Task item:
Could you output each line below precisely as it stands, without the images?

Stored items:
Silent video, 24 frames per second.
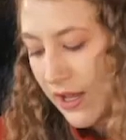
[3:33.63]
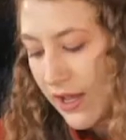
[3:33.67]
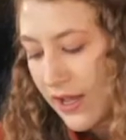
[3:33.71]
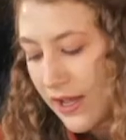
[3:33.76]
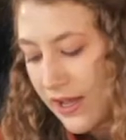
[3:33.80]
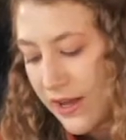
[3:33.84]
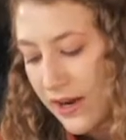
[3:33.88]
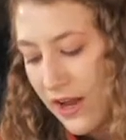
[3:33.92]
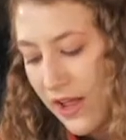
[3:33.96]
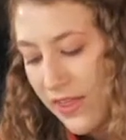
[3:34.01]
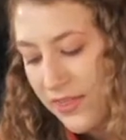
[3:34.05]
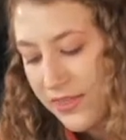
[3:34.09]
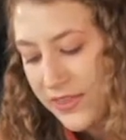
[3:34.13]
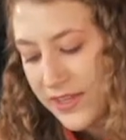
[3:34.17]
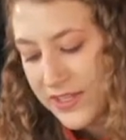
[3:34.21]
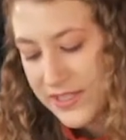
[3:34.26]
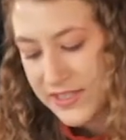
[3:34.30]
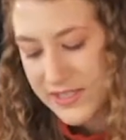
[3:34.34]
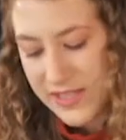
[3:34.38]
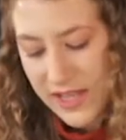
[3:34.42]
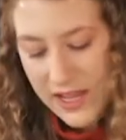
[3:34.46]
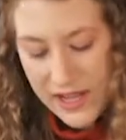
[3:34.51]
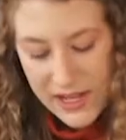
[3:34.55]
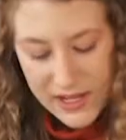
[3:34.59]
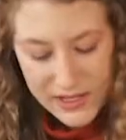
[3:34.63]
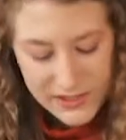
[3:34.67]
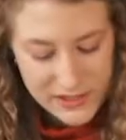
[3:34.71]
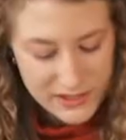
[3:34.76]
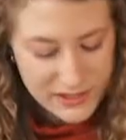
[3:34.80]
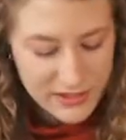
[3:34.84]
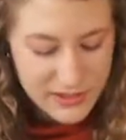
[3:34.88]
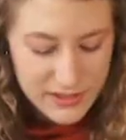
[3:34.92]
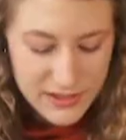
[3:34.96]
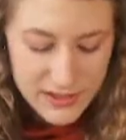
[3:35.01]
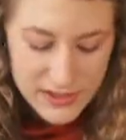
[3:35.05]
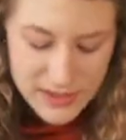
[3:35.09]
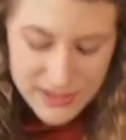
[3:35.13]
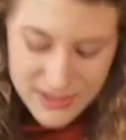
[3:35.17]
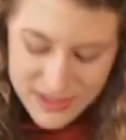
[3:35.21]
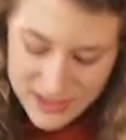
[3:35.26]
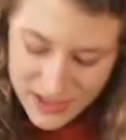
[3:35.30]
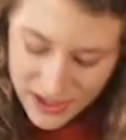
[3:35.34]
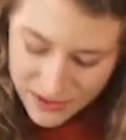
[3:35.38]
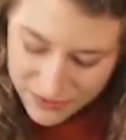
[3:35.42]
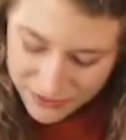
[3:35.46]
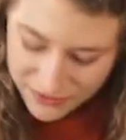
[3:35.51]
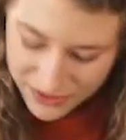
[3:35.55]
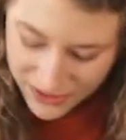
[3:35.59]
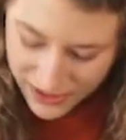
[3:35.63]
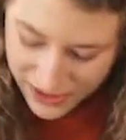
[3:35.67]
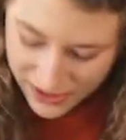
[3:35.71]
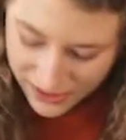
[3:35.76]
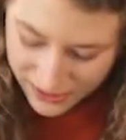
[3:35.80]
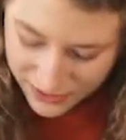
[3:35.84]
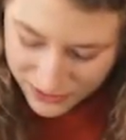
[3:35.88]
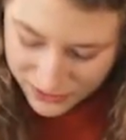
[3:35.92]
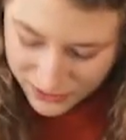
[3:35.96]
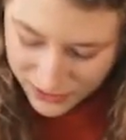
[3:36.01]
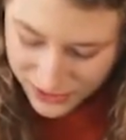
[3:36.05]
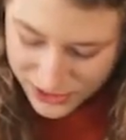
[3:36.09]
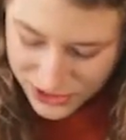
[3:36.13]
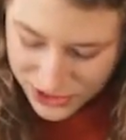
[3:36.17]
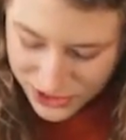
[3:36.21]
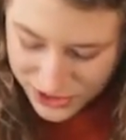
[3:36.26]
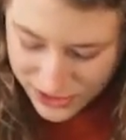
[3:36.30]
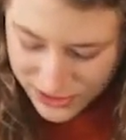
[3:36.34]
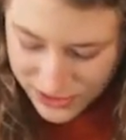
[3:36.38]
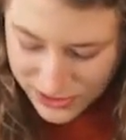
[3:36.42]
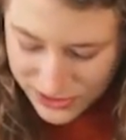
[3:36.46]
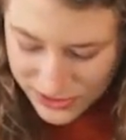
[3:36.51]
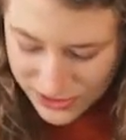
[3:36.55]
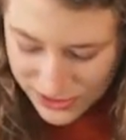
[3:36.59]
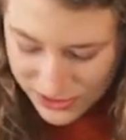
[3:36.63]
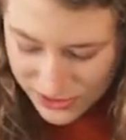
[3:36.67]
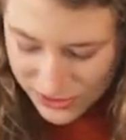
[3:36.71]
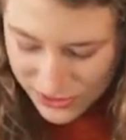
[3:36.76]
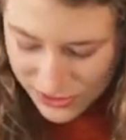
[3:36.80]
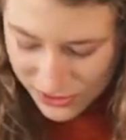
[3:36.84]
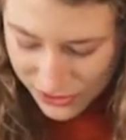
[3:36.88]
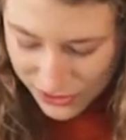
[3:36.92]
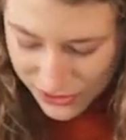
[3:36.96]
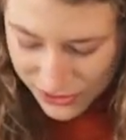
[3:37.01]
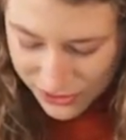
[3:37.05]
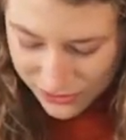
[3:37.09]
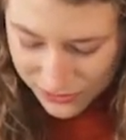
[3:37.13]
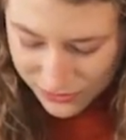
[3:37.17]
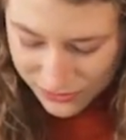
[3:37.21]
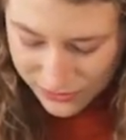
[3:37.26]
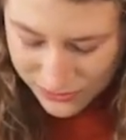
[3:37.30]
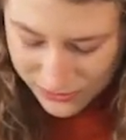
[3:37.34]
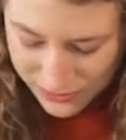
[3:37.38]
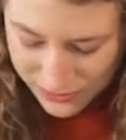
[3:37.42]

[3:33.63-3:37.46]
and on this side, stuff the Allen wrench into the screw,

Reply to the exercise:
Silent video, 24 frames per second.
[3:33.63]
[3:33.67]
[3:33.71]
[3:33.76]
[3:33.80]
[3:33.84]
[3:33.88]
[3:33.92]
[3:33.96]
[3:34.01]
[3:34.05]
[3:34.09]
[3:34.13]
[3:34.17]
[3:34.21]
[3:34.26]
[3:34.30]
[3:34.34]
[3:34.38]
[3:34.42]
[3:34.46]
[3:34.51]
[3:34.55]
[3:34.59]
[3:34.63]
[3:34.67]
[3:34.71]
[3:34.76]
[3:34.80]
[3:34.84]
[3:34.88]
[3:34.92]
[3:34.96]
[3:35.01]
[3:35.05]
[3:35.09]
[3:35.13]
[3:35.17]
[3:35.21]
[3:35.26]
[3:35.30]
[3:35.34]
[3:35.38]
[3:35.42]
[3:35.46]
[3:35.51]
[3:35.55]
[3:35.59]
[3:35.63]
[3:35.67]
[3:35.71]
[3:35.76]
[3:35.80]
[3:35.84]
[3:35.88]
[3:35.92]
[3:35.96]
[3:36.01]
[3:36.05]
[3:36.09]
[3:36.13]
[3:36.17]
[3:36.21]
[3:36.26]
[3:36.30]
[3:36.34]
[3:36.38]
[3:36.42]
[3:36.46]
[3:36.51]
[3:36.55]
[3:36.59]
[3:36.63]
[3:36.67]
[3:36.71]
[3:36.76]
[3:36.80]
[3:36.84]
[3:36.88]
[3:36.92]
[3:36.96]
[3:37.01]
[3:37.05]
[3:37.09]
[3:37.13]
[3:37.17]
[3:37.21]
[3:37.26]
[3:37.30]
[3:37.34]
[3:37.38]
[3:37.42]

[3:33.63-3:37.46]
and on this side, stuff the Allen wrench into the screw,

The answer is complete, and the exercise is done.